- [YOUR TASK]: Compute how many lines in the entries below include the string "with". Only the number is wanted.

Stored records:
****************************************
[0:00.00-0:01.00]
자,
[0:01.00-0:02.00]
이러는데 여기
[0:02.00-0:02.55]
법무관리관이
****************************************
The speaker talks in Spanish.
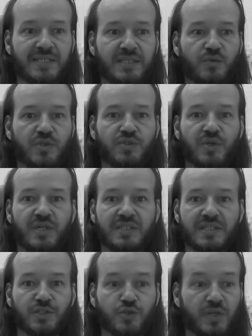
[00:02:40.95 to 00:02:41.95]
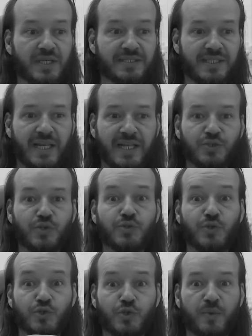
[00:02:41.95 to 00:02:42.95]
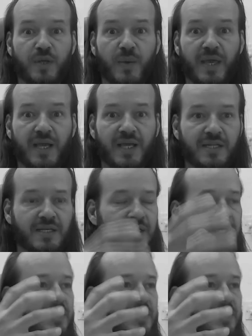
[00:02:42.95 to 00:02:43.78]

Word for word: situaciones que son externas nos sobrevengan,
****************************************
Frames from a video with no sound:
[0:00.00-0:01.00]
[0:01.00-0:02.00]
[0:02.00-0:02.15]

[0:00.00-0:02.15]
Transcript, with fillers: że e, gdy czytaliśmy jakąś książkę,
****************************************
- [ANSWER TO THE EXERCISE]: 2